◆ **What is required**
Please repeat every entry exactly as given, apart from dropping the images.

══════════════════════════════

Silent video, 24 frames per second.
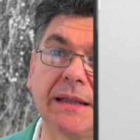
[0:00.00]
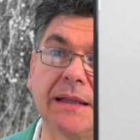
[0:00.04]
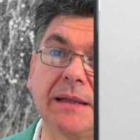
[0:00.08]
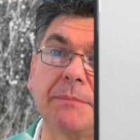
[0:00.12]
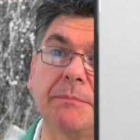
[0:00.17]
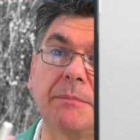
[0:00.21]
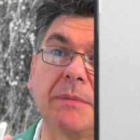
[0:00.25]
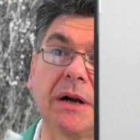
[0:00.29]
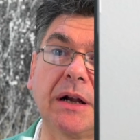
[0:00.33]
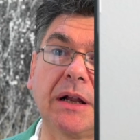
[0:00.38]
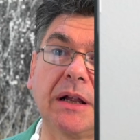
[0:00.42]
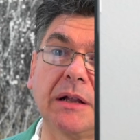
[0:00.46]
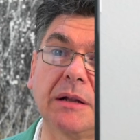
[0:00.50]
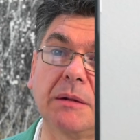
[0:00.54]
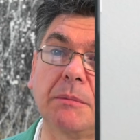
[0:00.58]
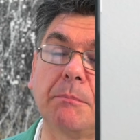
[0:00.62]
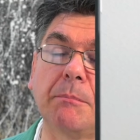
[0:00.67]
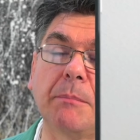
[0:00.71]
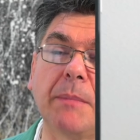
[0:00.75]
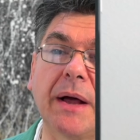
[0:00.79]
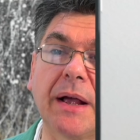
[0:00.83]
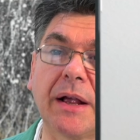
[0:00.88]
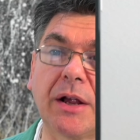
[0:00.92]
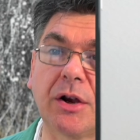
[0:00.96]
the market
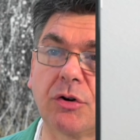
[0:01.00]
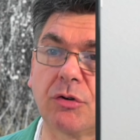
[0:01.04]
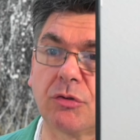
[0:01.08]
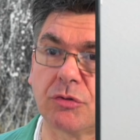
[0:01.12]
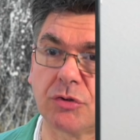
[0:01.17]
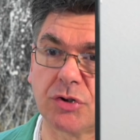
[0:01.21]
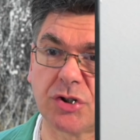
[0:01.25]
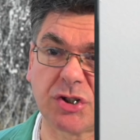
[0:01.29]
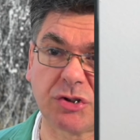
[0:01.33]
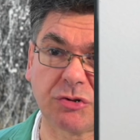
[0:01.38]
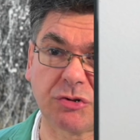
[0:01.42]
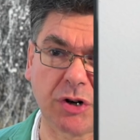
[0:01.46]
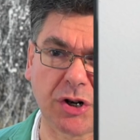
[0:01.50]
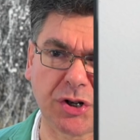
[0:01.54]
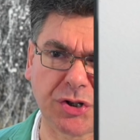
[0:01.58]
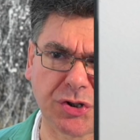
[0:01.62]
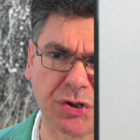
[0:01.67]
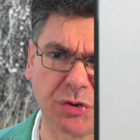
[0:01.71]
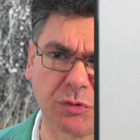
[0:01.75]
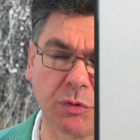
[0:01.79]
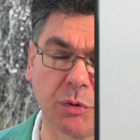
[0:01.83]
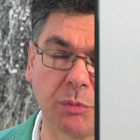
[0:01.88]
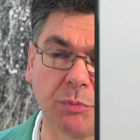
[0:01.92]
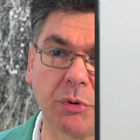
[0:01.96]

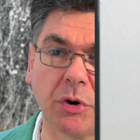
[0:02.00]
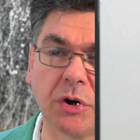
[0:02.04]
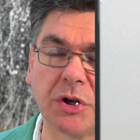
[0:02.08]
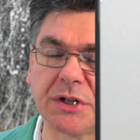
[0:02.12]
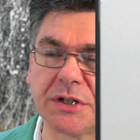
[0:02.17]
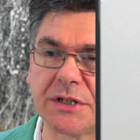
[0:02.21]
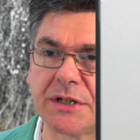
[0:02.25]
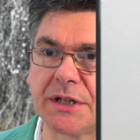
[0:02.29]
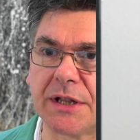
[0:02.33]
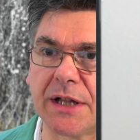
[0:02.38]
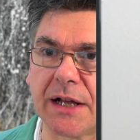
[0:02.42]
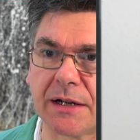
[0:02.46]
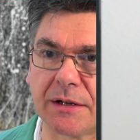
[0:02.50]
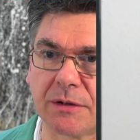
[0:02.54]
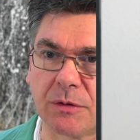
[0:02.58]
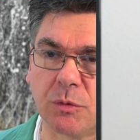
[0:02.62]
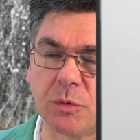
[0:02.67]
microstructure. We'll probably see that.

══════════════════════════════

◆ **Answer**
Silent video, 24 frames per second.
[0:00.00]
[0:00.04]
[0:00.08]
[0:00.12]
[0:00.17]
[0:00.21]
[0:00.25]
[0:00.29]
[0:00.33]
[0:00.38]
[0:00.42]
[0:00.46]
[0:00.50]
[0:00.54]
[0:00.58]
[0:00.62]
[0:00.67]
[0:00.71]
[0:00.75]
[0:00.79]
[0:00.83]
[0:00.88]
[0:00.92]
[0:00.96]
the market
[0:01.00]
[0:01.04]
[0:01.08]
[0:01.12]
[0:01.17]
[0:01.21]
[0:01.25]
[0:01.29]
[0:01.33]
[0:01.38]
[0:01.42]
[0:01.46]
[0:01.50]
[0:01.54]
[0:01.58]
[0:01.62]
[0:01.67]
[0:01.71]
[0:01.75]
[0:01.79]
[0:01.83]
[0:01.88]
[0:01.92]
[0:01.96]

[0:02.00]
[0:02.04]
[0:02.08]
[0:02.12]
[0:02.17]
[0:02.21]
[0:02.25]
[0:02.29]
[0:02.33]
[0:02.38]
[0:02.42]
[0:02.46]
[0:02.50]
[0:02.54]
[0:02.58]
[0:02.62]
[0:02.67]
microstructure. We'll probably see that.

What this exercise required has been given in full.